Both Chinese and Taiwanese nationalists have often tried to validate their political claims based on biology and implied ancestry. Despite the advancement of genetic research and diaspora studies of human populations around the globe, there is no clear evidence to suggest any correlation between genetic or biological similarities or differences, and political or national identities.

The Hoklo and Hakka linguistic groups, which statistically make up the majority of Taiwan's population, can trace some of their historical cultural roots to Minnan- and Hakka-speaking peoples come from what is now China, predominantly the southern provinces of Guangdong and Fujian. Much of the original migrations from China were largely male, so there was considerable intermarriage with local plains aboriginal groups.
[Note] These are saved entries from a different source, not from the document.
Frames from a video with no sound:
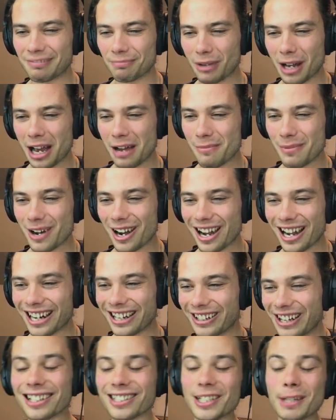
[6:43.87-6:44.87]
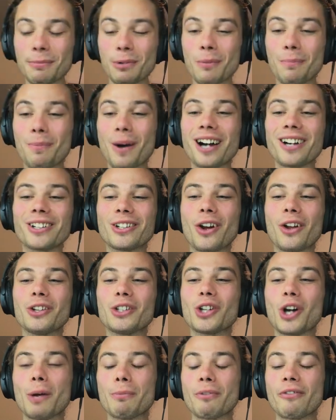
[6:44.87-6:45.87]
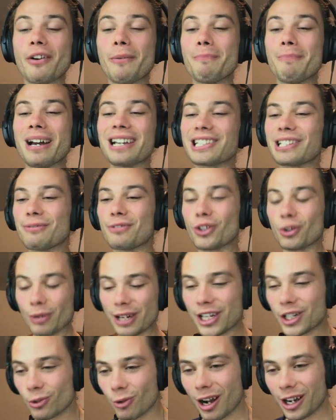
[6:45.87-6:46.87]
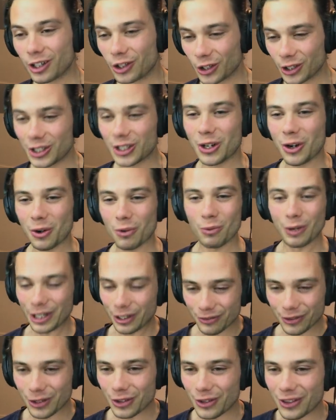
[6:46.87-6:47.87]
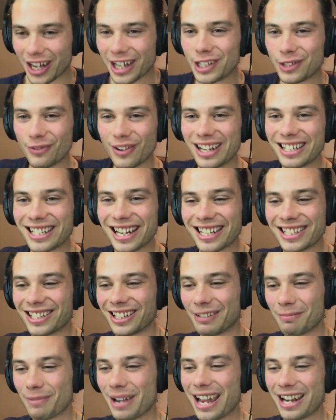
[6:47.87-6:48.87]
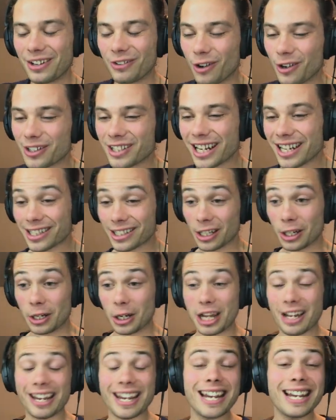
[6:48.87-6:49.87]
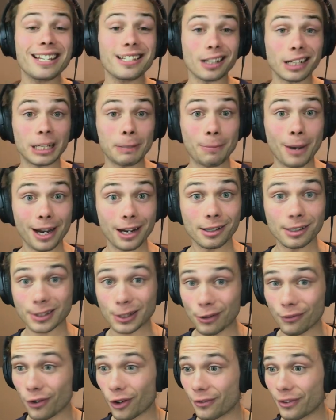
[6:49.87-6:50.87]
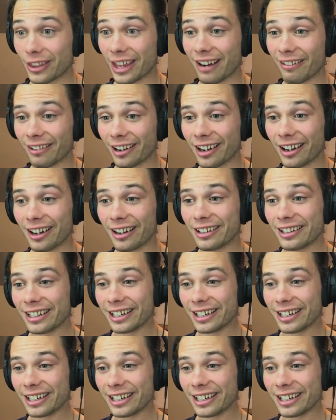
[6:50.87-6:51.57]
Bye-bye. A simple bucket on top of a massive tree trunk just got rid of you. That is fantastic. Man, Crow's Nest can easily pay itself off in that regard.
The human leukocyte antigen typing study and mitochondrion DNA analysis performed in recent years show that more than 88% of the native Taiwanese population have some degree of aboriginal origin (Sim 2003). The lack of a definite genetic record of plains aborigines, or conclusive understanding of their proto-Austronesian roots, further complicates the use of genetic data (Blust 1988). A study of the depletion of Asian and Pacific Islanders demonstrates a noticeable difference between Han in China and on Taiwan (Stone 2000:351–357). A Mahalanobis generalized distance survey of 29 male groups categorized Taiwanese as a separate subgroup of Northern Asian different from Shanghai, Nanjing and Hangzhou, associating Taiwanese closer to groups from Hainan, Korea, Ainu and Atayal (Pietrusewsky 2000:400–409).

Famous Taiwanese people

Notes

  1. ^ Taiwan independence leader Peng Ming-min, in his memoir A Taste of Freedom recalls: "One day I fell into conversation with two Americans in a jeep beside the road (in early occupied Japan), and in passing explained to them that I was not Japanese, but a Chinese from Formosa. It was something of a shock to find myself for the first time openly and proudly making this distinction" (Peng 1972:45).